Using PMMLPredict to Score using Externally Trained Models | teradataml - Using PMMLPredict to Score using Externally Trained Models

Using PMMLPredict to Score using Externally Trained Models | teradataml - Using PMMLPredict to Score using Externally Trained Models - Teradata Package for Python

Teradata® Package for Python User Guide

Product

Teradata Package for Python

Release Number

17.00

Published

November 2021

Language

English (United States)

Last Update

2022-01-14

dita:mapPath

bol1585763678431.ditamap

dita:ditavalPath

ayr1485454803741.ditaval

dita:id

B700-4006

lifecycle

Product Category

Teradata Vantage

This example uses the iris_input dataset and performs a prediction on each row of the input table using a model previously trained in PMML and then loaded into the database.

Set up the environment.

Import required libraries.

import tempfile

import getpass

from teradataml import PMMLPredict, DataFrame, load_example_data, create_context, db_drop_table, remove_context, save_byom, delete_byom, retrieve_byom, list_byom

from teradataml.options.configure import configure

Create the connection to database.

con = create_context(host=getpass.getpass("Hostname: "),
                     username=getpass.getpass("Username: "),
                     password=getpass.getpass("Password: "))

Load example data.

load_example_data("byom", "iris_input")

iris_input = DataFrame("iris_input")

Create train dataset and test dataset.
1. Create two samples of input data.
  This step creates two samples of input data: sample 1 has 80% of total rows and sample 2 has 20% of total rows.
```
iris_sample = iris_input.sample(frac=[0.8, 0.2])
```
```
iris_sample
```
2. Create train dataset.
  This step creates train dataset from sample 1 by filtering on "sampleid" and drop "sampleid" column as it is not required for training model.
```
iris_train = iris_sample[iris_sample.sampleid == "1"].drop("sampleid", axis = 1)
```
```
iris_train
```
3. Create test dataset.
  This step creates test dataset from sample 2 by filtering on "sampleid" and drop "sampleid" column as it is not required for scoring.
```
iris_test = iris_sample[iris_sample.sampleid == "2"].drop("sampleid", axis = 1)
```
```
iris_test
```

Train the Random Forest model and perform the Prediction using PMMLPredict().
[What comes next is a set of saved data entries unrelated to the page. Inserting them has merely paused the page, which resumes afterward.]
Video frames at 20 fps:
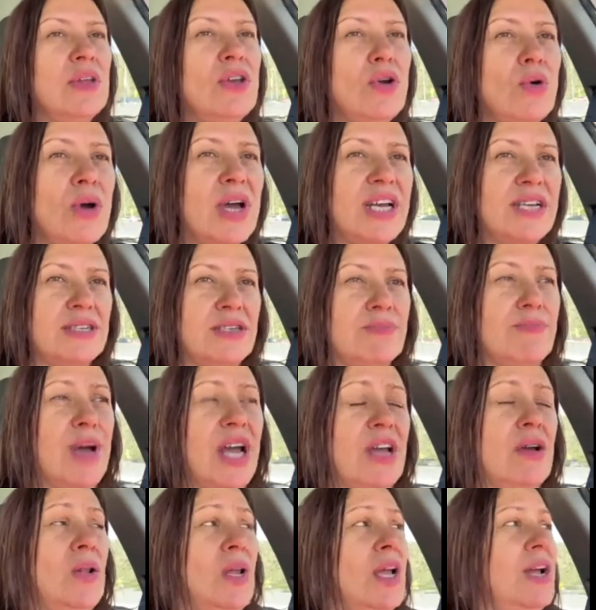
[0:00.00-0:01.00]
U.S.
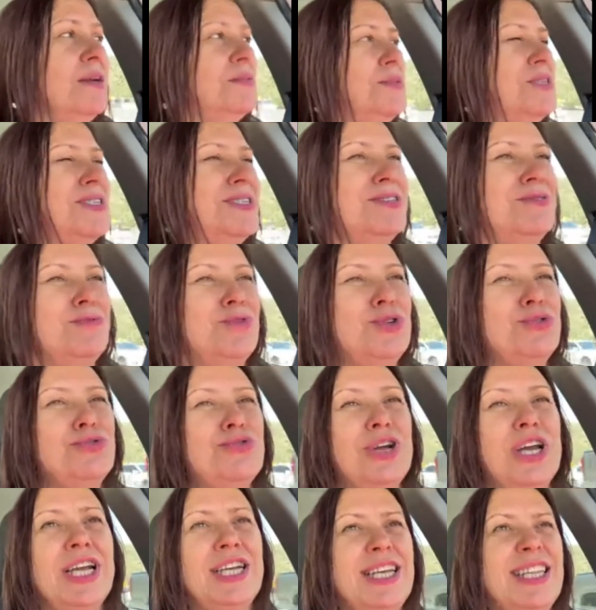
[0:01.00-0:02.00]
bio labs in
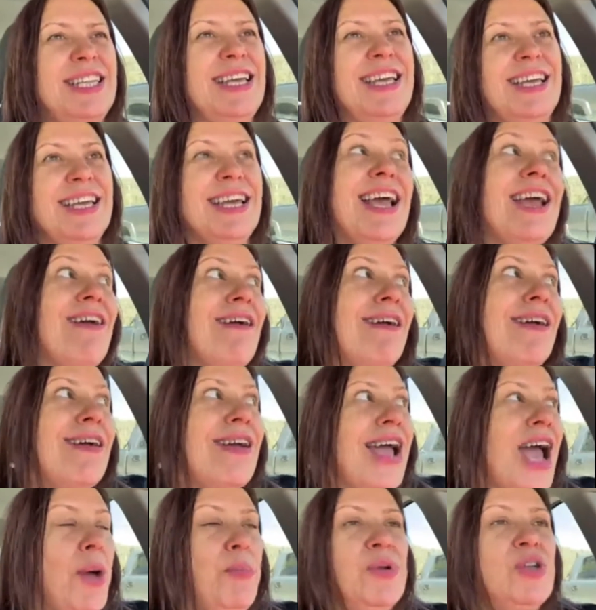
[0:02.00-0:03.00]
Ukraine and they
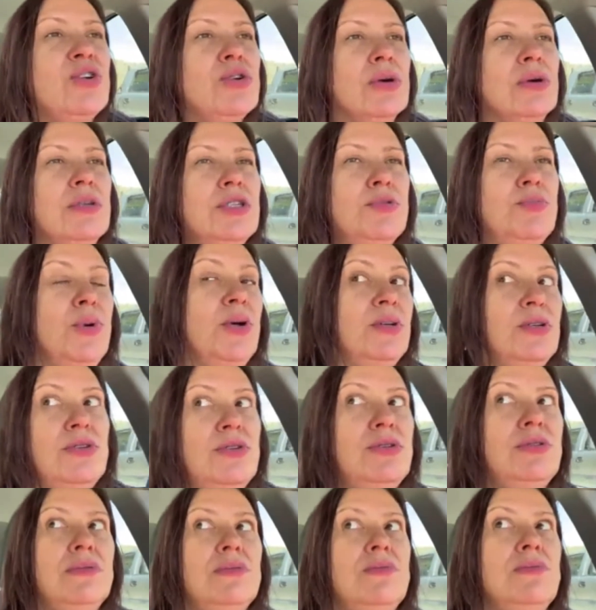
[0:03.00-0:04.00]
happen to
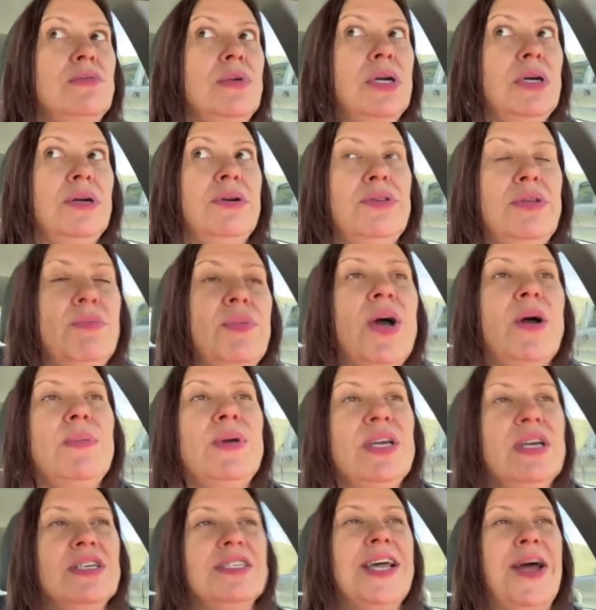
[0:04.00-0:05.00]
correspond to where the
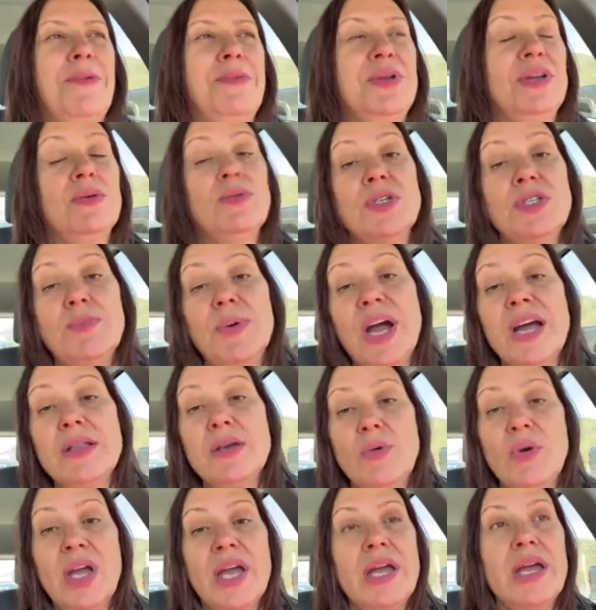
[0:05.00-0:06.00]
bombing is happening, which,
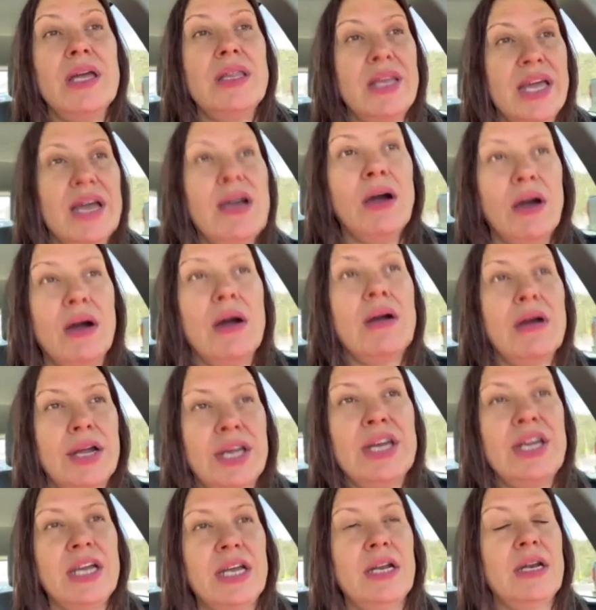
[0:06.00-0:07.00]
by the way, they are
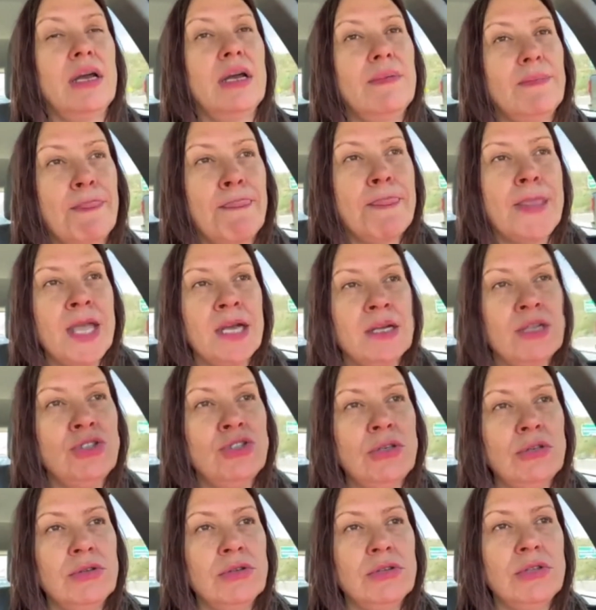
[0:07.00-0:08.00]
in
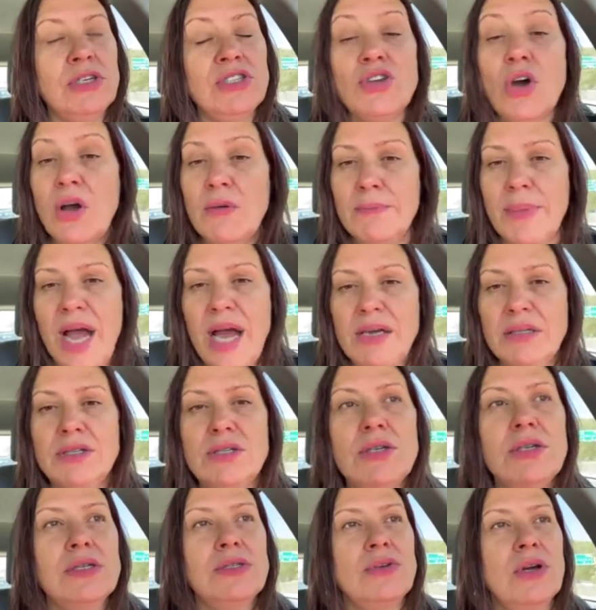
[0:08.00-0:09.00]
the Donbass,
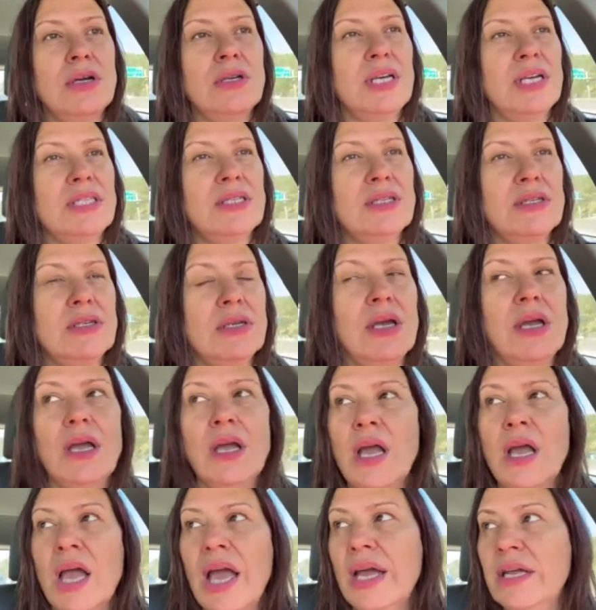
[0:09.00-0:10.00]
Donetsk
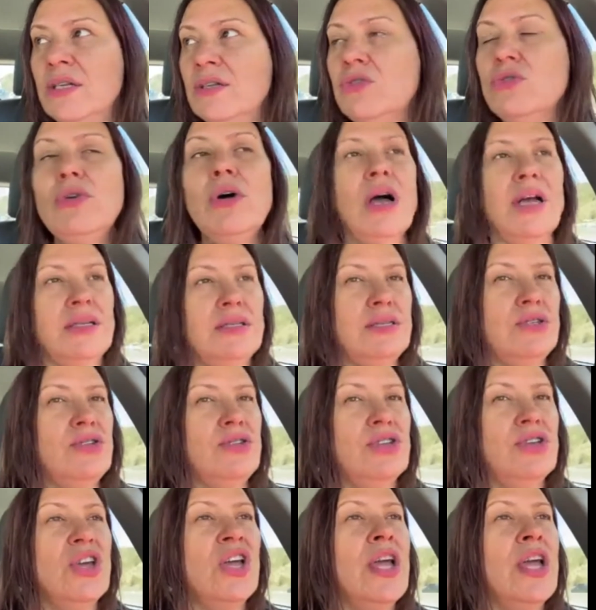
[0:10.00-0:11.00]
and Luhansk,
Import required libraries.

import numpy as np

from sklearn import tree

from nyoka import skl_to_pmml

from sklearn.pipeline import Pipeline

from sklearn_pandas import DataFrameMapper

from sklearn.impute import SimpleImputer

from sklearn.preprocessing import StandardScaler

from sklearn.ensemble import RandomForestClassifier

Prepare dataset to create a Random Forest model.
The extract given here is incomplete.